Emerging Drug Developer: CoLucid

CoLucid helps define lean and mean in biotech
A roster of new biotech companies has sprung up recently that relies on a virtual business model to keep costs down as they advance therapies to proof of concept. But CoLucid Pharmaceuticals may well set the pace for what qualifies as lean-and-mean these days.
There are only four full-time employees at the company, says CEO James White, PhD. Even if you combined all the part-timers, the payroll would still add up to only 10 full-time staffers. And rather than rent a headquarters space and bring in talent from around the country, Durham, NC-based CoLucid's approach has been to let its people stay put, using all the communications technology at their disposal to keep people connected, coordinated and focused on their projects.
Think low overhead.
"Most of the money," says White, who calls Boston home, "is going to the science."
CoLucid got its start when Eli Lilly put a portfolio of development programs up for licensing in 2005. One of those became COL-144, a migraine therapy which became the lead development program of the fledgling biotech.
"It all has to do with the formulation," explains White. "When Lilly began the program they studied it intravenously in Phase I. That's what we inherited." The advisory board felt that the company's best start was to continue the IV program, study side effects and efficacy in a European study and then switch to an oral formulation. COL-144 selectively targets 5HT1F receptors expressed in the trigeminal nerve pathway.
"We saw very good results from that study," says White, "and that encouraged us to complete development. We have just completed a Phase I in oral formulations with very good safety and the same blood levels at oral as in IV."
The key is to achieve a better therapeutic effect than triptans - which have a similar mechanism of action -- without producing the same cardiovascular side effects. "This approach should allow us to relieve migraine pain without having coronary arteries narrowed," says White.
The plan now is to get through Phase II later this year with a tablet that can replicate the same positive data seen in the IV study. That study should get underway by the end of this year or early next and will take four to six months to complete.
There's also a preclinical candidate for the promotion of wakefulness - a stimulant the company believes can work without any addictive side effects - that's scheduled to start Phase I early next year.
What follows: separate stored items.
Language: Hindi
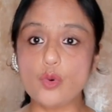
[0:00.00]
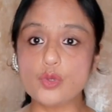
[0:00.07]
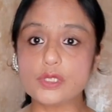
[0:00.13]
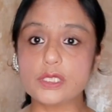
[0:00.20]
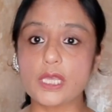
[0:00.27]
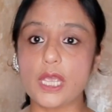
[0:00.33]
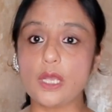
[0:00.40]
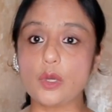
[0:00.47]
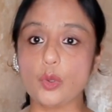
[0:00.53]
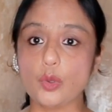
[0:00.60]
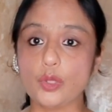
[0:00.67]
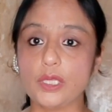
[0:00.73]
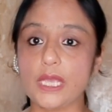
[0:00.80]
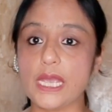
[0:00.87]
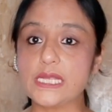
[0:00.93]
उसके
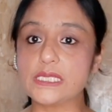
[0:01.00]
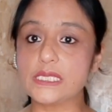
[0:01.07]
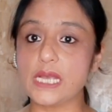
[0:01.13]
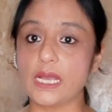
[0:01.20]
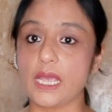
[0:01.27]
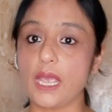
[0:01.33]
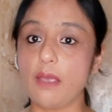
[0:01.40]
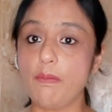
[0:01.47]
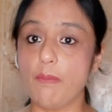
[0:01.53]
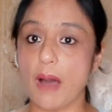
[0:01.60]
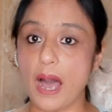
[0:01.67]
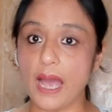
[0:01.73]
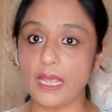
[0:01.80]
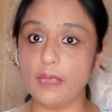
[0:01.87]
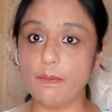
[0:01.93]
खुद के सगे
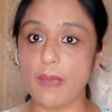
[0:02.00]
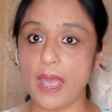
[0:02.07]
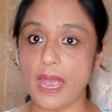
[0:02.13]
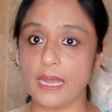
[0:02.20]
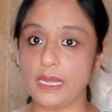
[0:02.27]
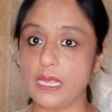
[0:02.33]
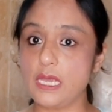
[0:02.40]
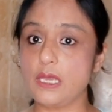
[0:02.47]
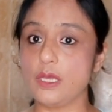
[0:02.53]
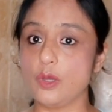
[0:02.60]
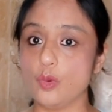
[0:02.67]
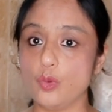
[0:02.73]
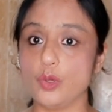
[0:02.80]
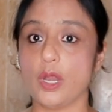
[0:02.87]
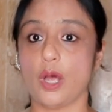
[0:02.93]
भाई बहने
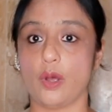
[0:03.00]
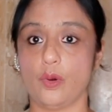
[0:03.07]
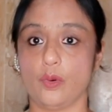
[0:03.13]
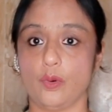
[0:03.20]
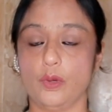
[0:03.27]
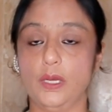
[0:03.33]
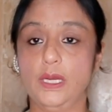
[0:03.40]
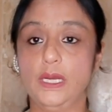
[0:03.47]
क्यों ना हो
That candidate is the product of a chemistry platform that CoLucid licensed that holds the promise of producing new drug candidates - delivering therapies to the brain with multiple therapeutic effects on the central nervous system -- as the company takes root and expands.
CoLucid was founded by Pappas Ventures, which joined a $25 million Series B round at the beginning of July that included Domain Associates, Pearl Street Venture Funds and Triathlon Medical Ventures and was led by Care Capital.
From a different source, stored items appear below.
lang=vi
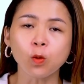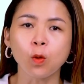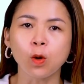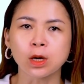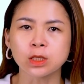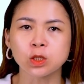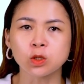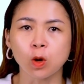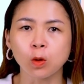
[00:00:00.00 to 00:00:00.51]

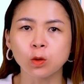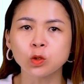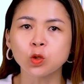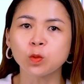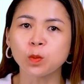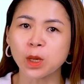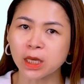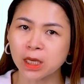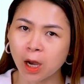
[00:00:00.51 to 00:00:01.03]
của số
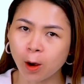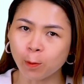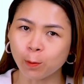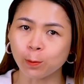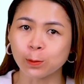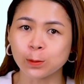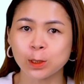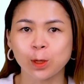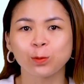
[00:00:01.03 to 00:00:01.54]
trung bình cộng
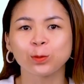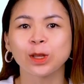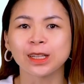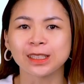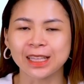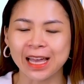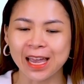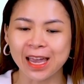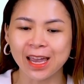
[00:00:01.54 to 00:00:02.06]
trong
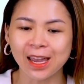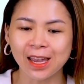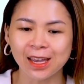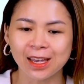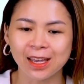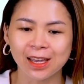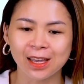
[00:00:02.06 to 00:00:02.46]
thực tế,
That money takes the company to the doorstep of a Phase III trial on its lead program and through Phase I for its two follow-up programs. From there, CoLucid has the potential to forge a partnership deal for COL-144.
"We certainly are interested in talking to several people about the potential to partner," says White. After that, if the IPO market still looks tight, there's also the potential to go to a Series C round and continue to advance the science themselves.
But don't look for any sudden influx of new recruits. The virtual model has a ways to run at CoLucid.
"It works very well from preclinical through Phase II," says White about the business model. "That's the sweet spot where this can work most efficiently. You can cut to the chase, find the best people happy living where they are, working on an exciting program."
It doesn't really matter these days that the CEO is in Boston, a handful of top executives are scattered around the country, a trial takes place in Europe or the SAB is scattered around the world, says White.
The virtual model "has allowed us to rapidly get the best possible team together."
Now it all comes down to the data they produce.